* PROBLEM DESCRIPTION
This calls for a word-for-word copy of all the data, with each picture removed.

* EXCERPTED RECORDS
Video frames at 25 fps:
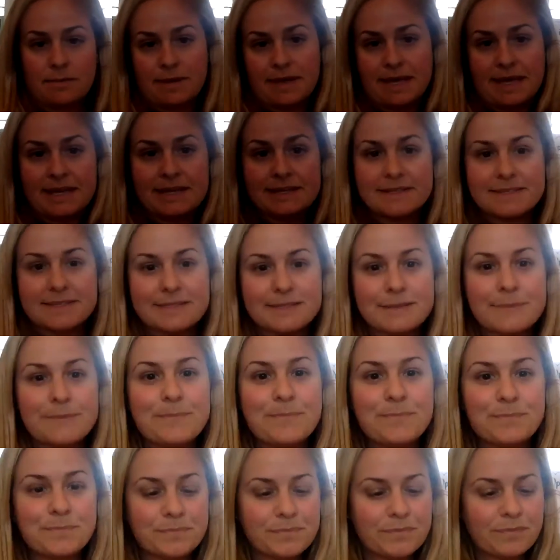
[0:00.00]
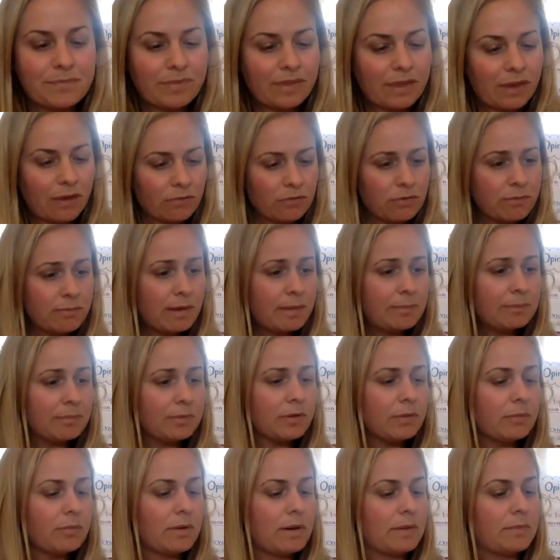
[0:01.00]
piece.
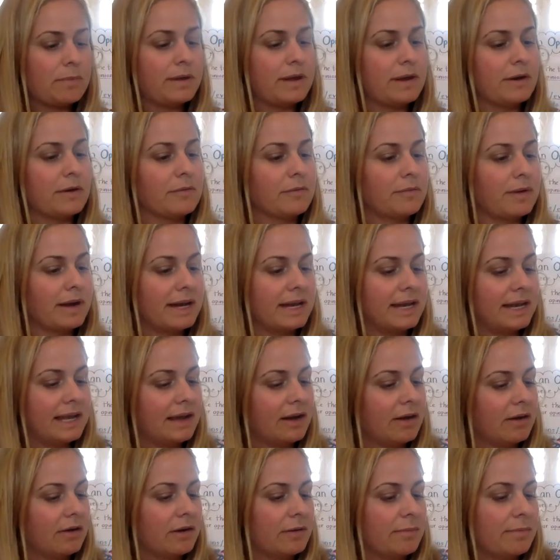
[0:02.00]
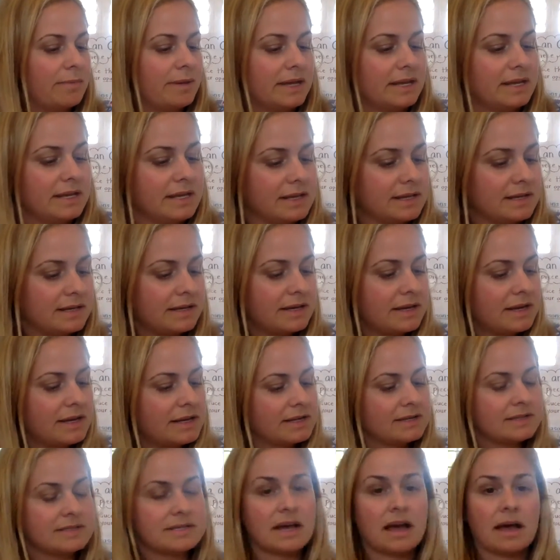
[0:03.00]
Remember, when we are writing our opinion
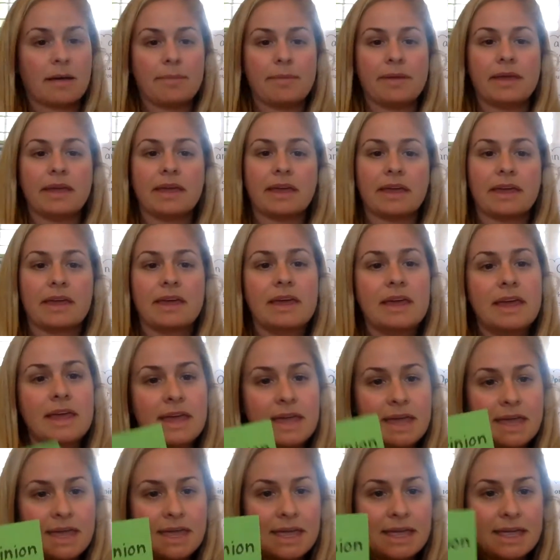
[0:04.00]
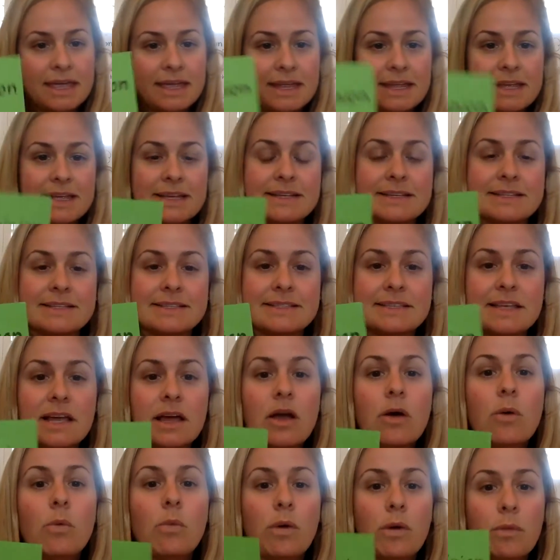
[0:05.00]
topic, it is
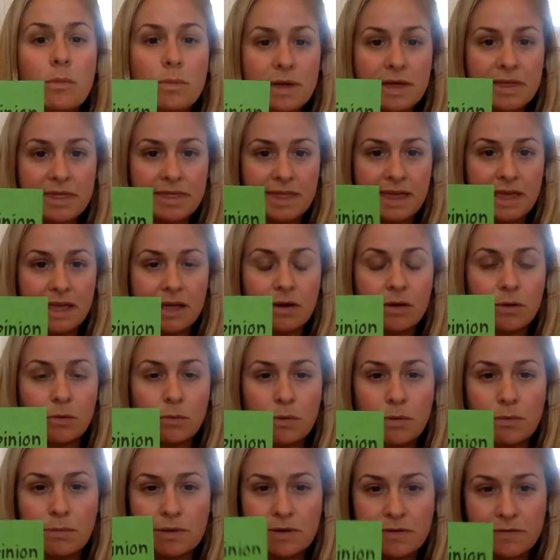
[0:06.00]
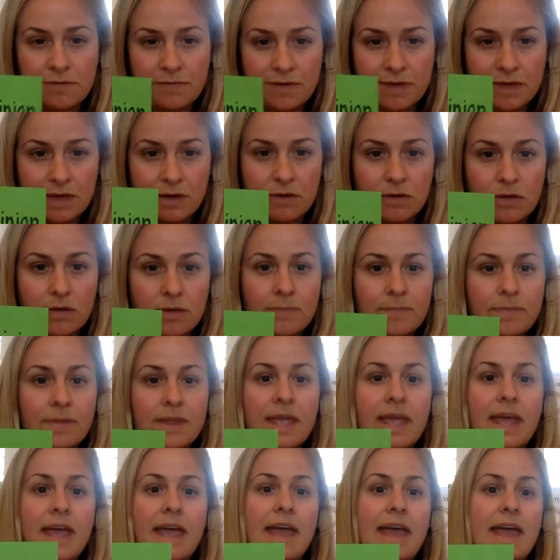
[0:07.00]
what we think or what we feel.
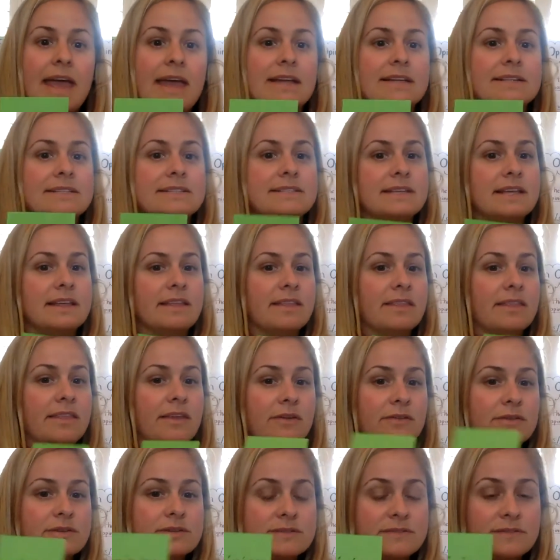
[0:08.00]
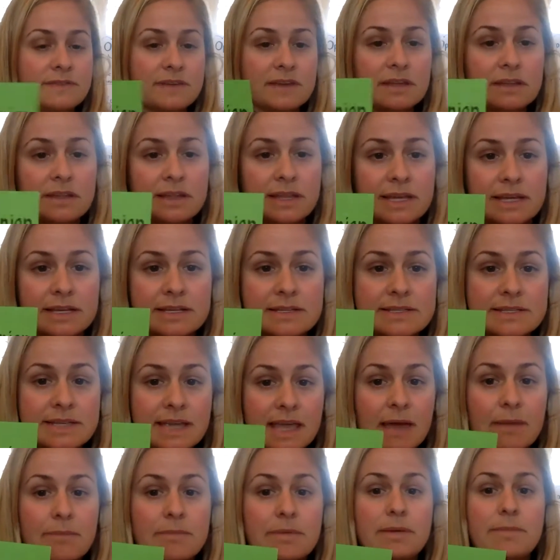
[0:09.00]
And those feelings
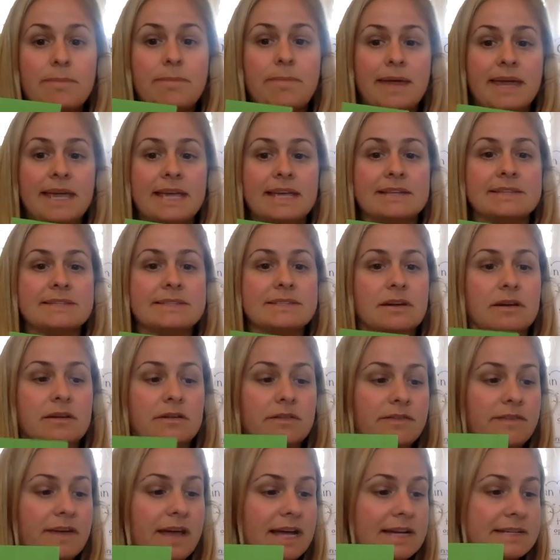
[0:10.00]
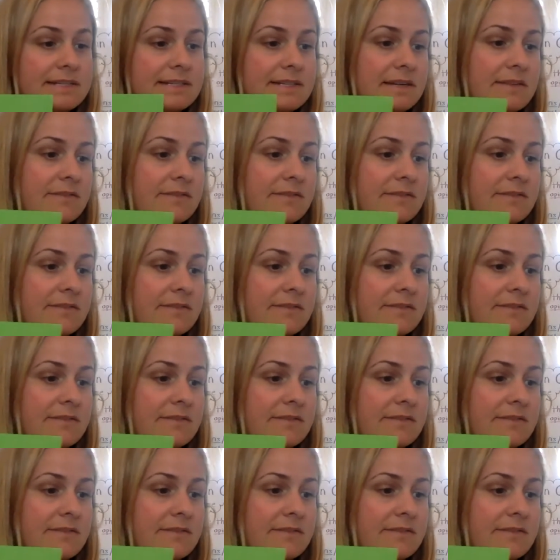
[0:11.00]
can be based on facts and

* WRITTEN SOLUTION
Video frames at 25 fps:
[0:00.00]
[0:01.00]
piece.
[0:02.00]
[0:03.00]
Remember, when we are writing our opinion
[0:04.00]
[0:05.00]
topic, it is
[0:06.00]
[0:07.00]
what we think or what we feel.
[0:08.00]
[0:09.00]
And those feelings
[0:10.00]
[0:11.00]
can be based on facts and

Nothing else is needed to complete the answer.